Лизль Адлерова редко вступает в дискуссии. Ей не хочется привлекать к себе внимание, да и дочку она всегда ругает именно за то, что Дита не отличается надлежащей скромностью. Не может не удивлять, что женщина, владеющая несколькими языками, так часто выбирает для себя молчание. Тем не менее сегодня она открывает рот.
—Наконец-то кто-то попал в точку. — И вновь согласно закивали головы. — Наконец-то кто-то сказал правду.

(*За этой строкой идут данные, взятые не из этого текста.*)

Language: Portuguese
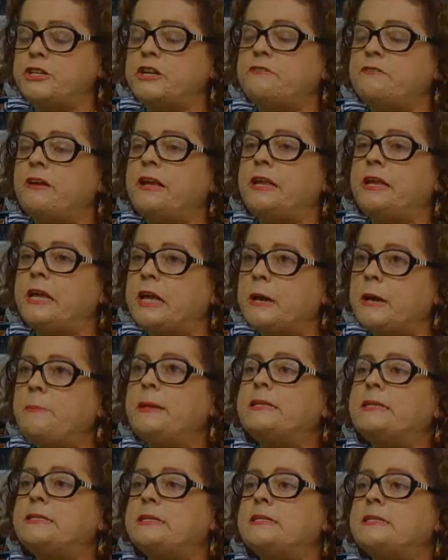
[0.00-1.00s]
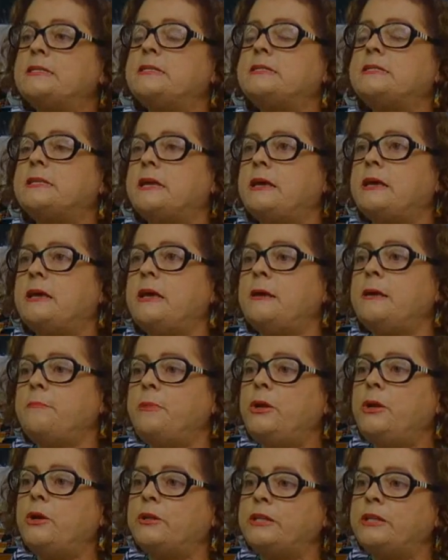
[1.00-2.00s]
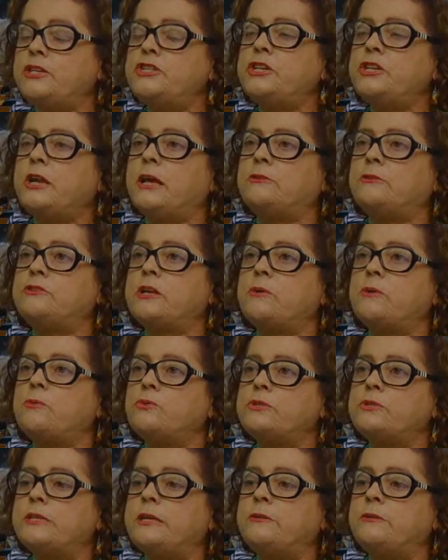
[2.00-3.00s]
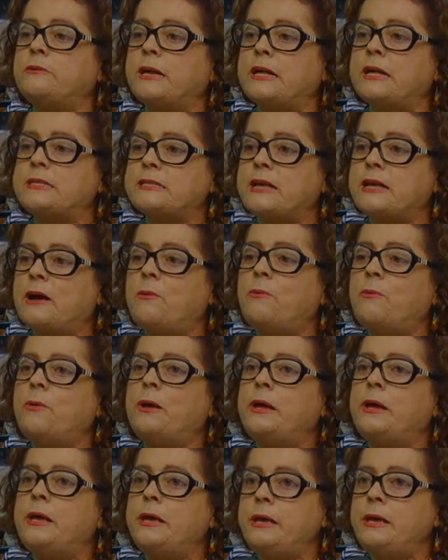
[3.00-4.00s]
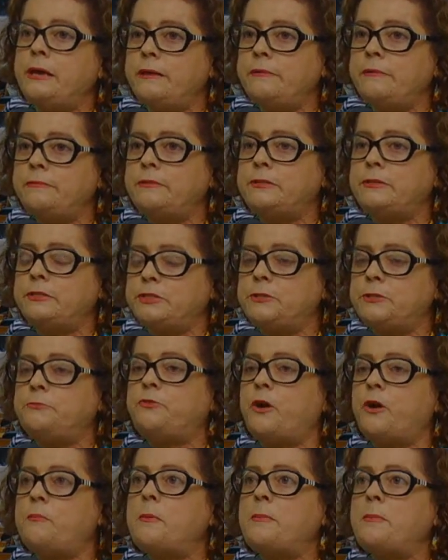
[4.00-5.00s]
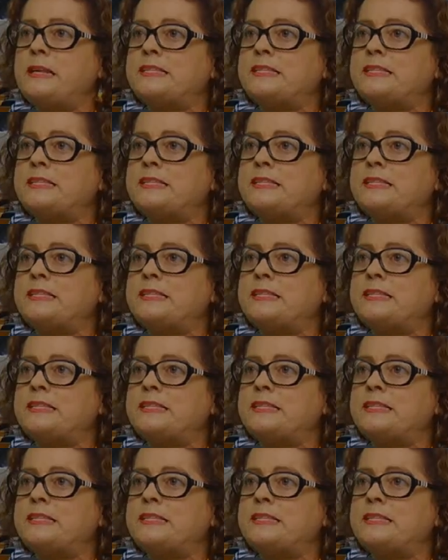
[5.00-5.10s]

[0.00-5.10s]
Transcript: avalia que precisa ser melhor destinados os recursos à educação e de forma mais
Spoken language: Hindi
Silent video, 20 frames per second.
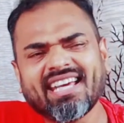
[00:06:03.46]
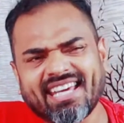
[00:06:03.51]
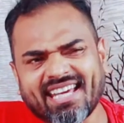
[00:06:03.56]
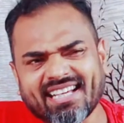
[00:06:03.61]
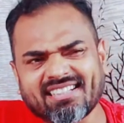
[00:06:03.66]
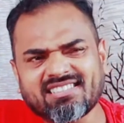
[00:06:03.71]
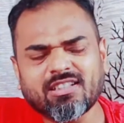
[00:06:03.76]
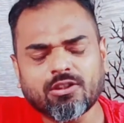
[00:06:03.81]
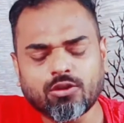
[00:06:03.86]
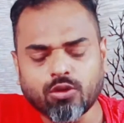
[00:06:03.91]

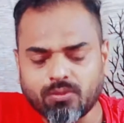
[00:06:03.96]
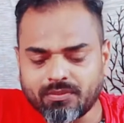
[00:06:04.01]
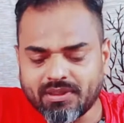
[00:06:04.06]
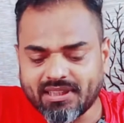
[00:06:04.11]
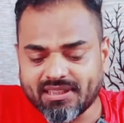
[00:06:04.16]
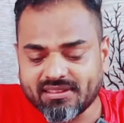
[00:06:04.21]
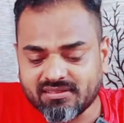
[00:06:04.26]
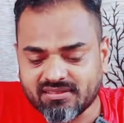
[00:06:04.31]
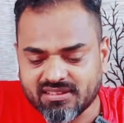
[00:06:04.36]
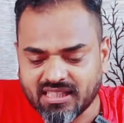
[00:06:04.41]
एक से दो
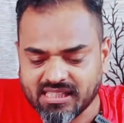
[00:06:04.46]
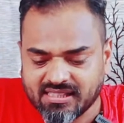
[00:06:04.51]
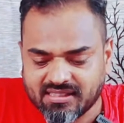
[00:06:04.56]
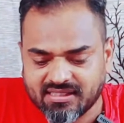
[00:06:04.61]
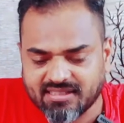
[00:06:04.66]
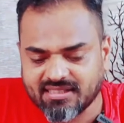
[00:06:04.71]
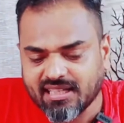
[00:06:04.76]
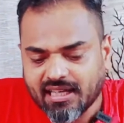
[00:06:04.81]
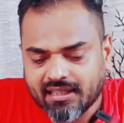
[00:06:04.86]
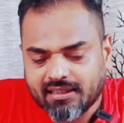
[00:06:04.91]
मिनट
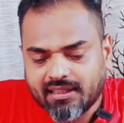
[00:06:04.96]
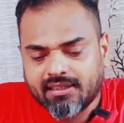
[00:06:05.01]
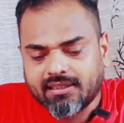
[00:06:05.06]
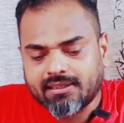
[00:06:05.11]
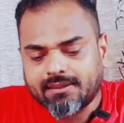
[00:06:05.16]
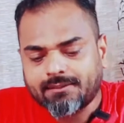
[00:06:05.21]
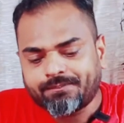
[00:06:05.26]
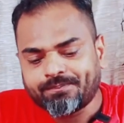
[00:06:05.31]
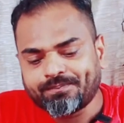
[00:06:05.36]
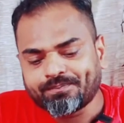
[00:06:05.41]
असर ज़्यादा
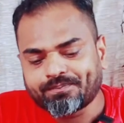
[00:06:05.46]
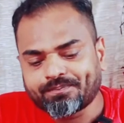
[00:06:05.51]
था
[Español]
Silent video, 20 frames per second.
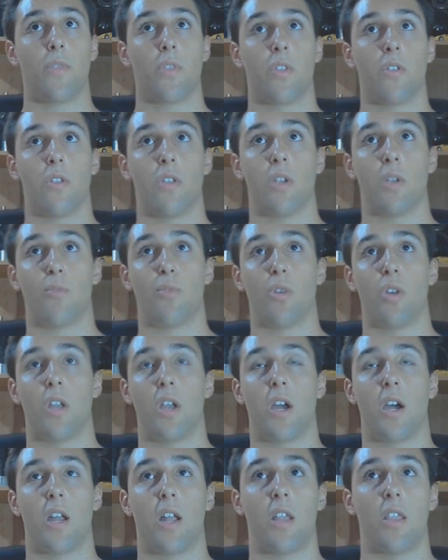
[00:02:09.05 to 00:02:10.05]
donde se pueden
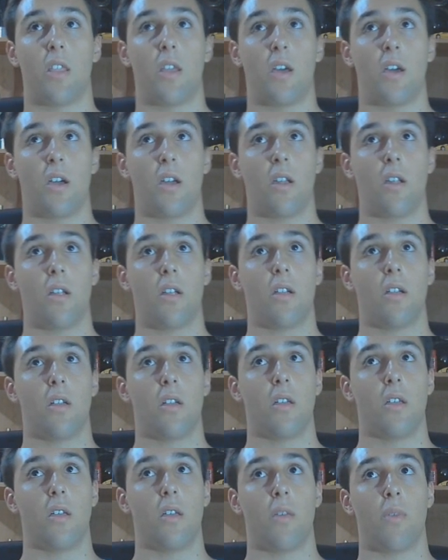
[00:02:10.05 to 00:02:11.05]
agrandar,
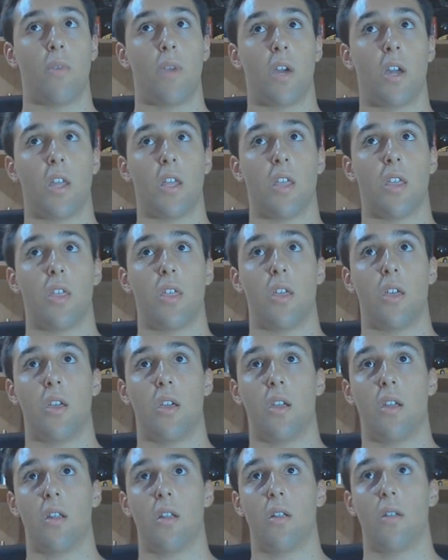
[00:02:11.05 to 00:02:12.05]

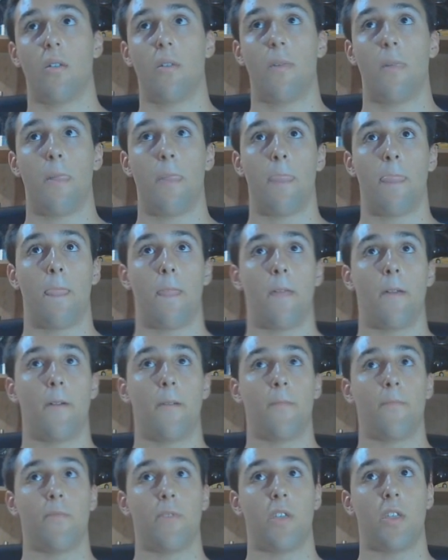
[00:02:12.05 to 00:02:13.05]
empequeñecer,
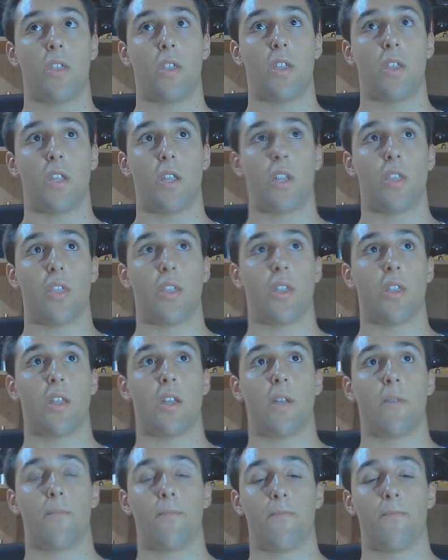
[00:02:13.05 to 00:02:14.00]
etcétera, etcétera.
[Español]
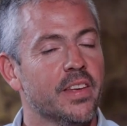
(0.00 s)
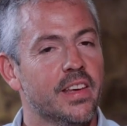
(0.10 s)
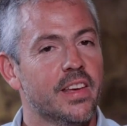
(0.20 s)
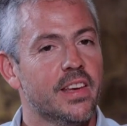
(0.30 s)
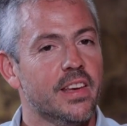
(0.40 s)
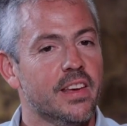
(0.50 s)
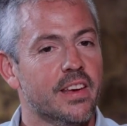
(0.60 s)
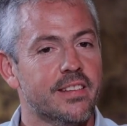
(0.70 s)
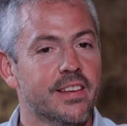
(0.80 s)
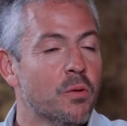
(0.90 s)
eh,
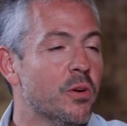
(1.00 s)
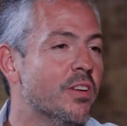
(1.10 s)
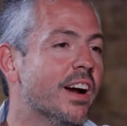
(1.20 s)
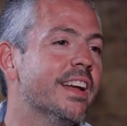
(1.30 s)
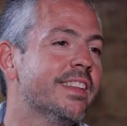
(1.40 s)
así que bueno, acá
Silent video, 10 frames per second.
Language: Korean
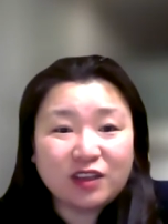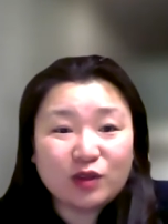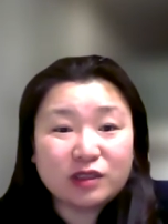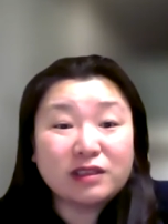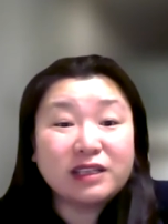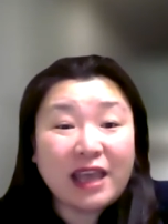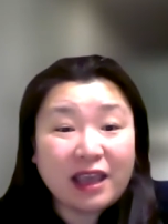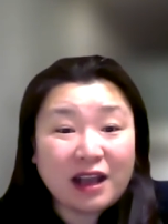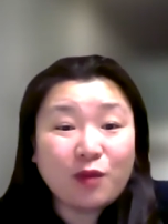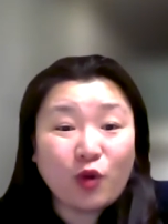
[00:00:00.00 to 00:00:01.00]
것을
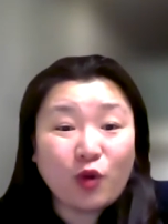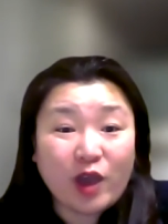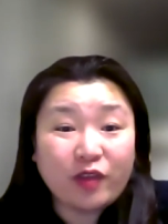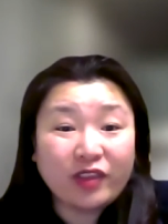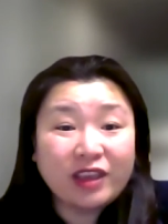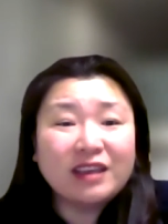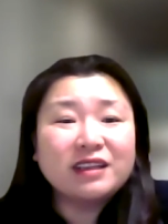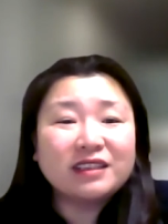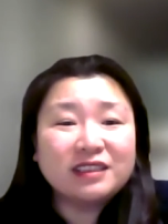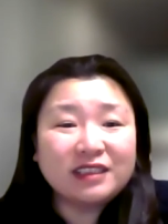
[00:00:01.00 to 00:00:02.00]
내가 보면
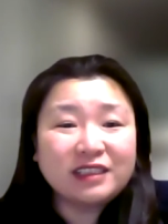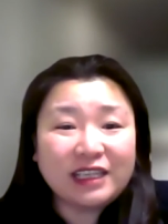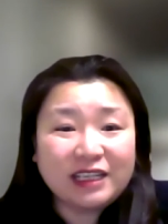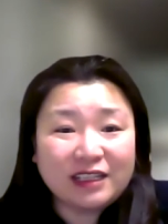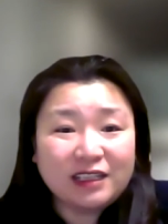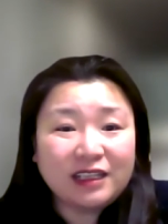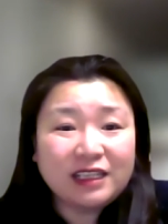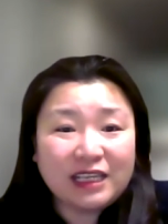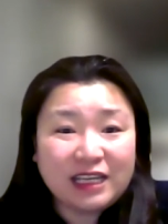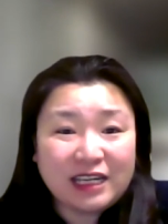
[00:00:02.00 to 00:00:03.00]
그 일을
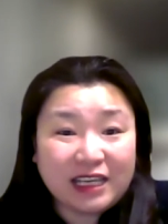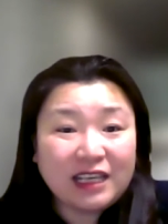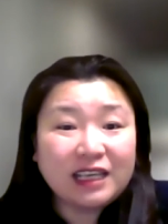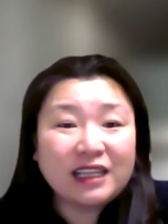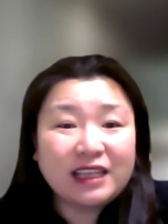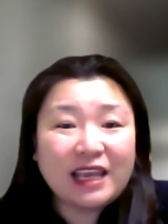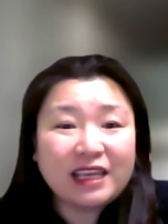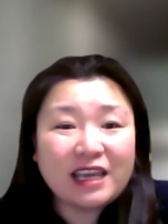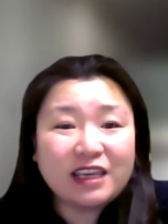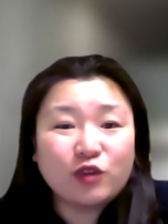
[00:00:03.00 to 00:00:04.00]
일이
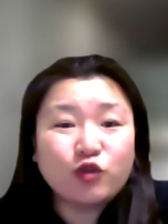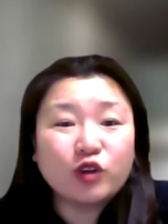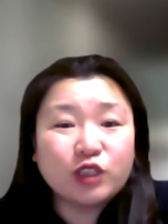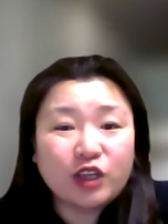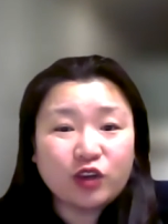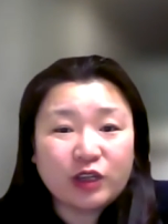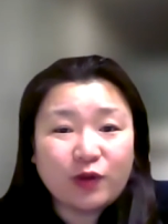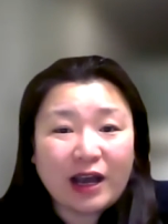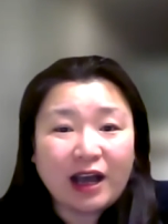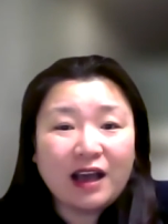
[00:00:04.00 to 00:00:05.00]
내게
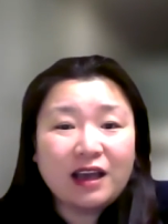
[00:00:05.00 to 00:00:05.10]
이루어지려니와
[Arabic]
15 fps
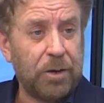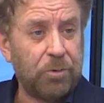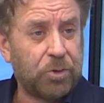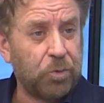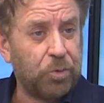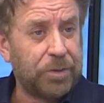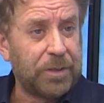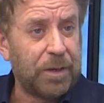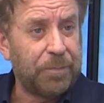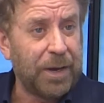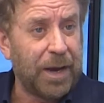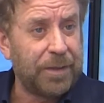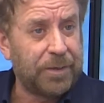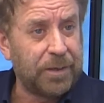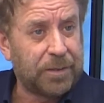او زودنا
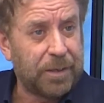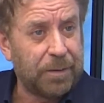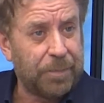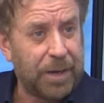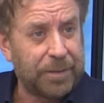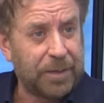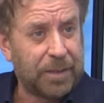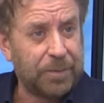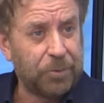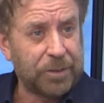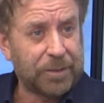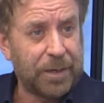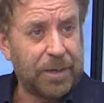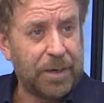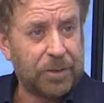بعديد بعديد
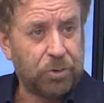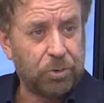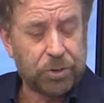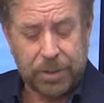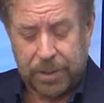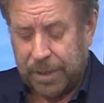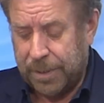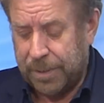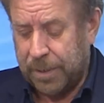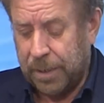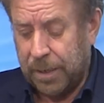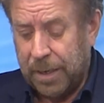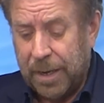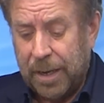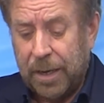المعطيات يشكر
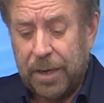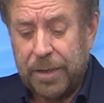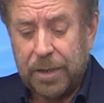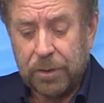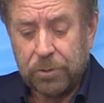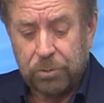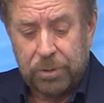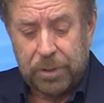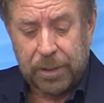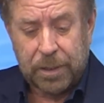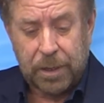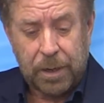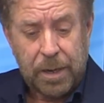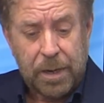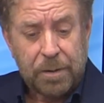عليها انا اقول
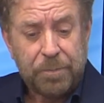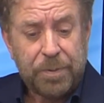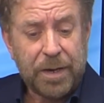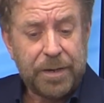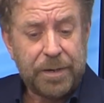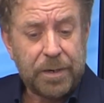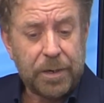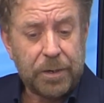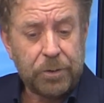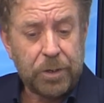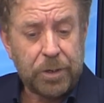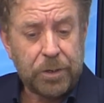لك بان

Слышатся одобрительные возгласы. Лизль продолжает:
—Наконец-то сказано о том, что на самом деле важно: нам без разницы, удастся этому беглецу выжить или нет. То, что нас интересует, это ровно то, что имеет к нам прямое касательство: что у нас отберут ложку супа или заставят простоять под дождем на вторичной перекличке. Вот что важно. — Слышатся удивленные возгласы, но Лизль не останавливается: — Вот вы говорите, что побег — вещь бесполезная. Но им придется создать дюжины патрулей, которые будут прочесывать окрестности в поисках беглецов, а это вынудит немцев отозвать в тыл большое количество людей, которые могли бы сражаться на фронте с союзниками, которые хотят нас освободить. Разве никакой пользы не приносит борьба прямо здесь за то, чтобы распылить силы немцев? Неужто больше пользы от того, что мы будем послушно выполнять все распоряжения эсэсовцев до того самого момента, когда они решат нас уничтожить?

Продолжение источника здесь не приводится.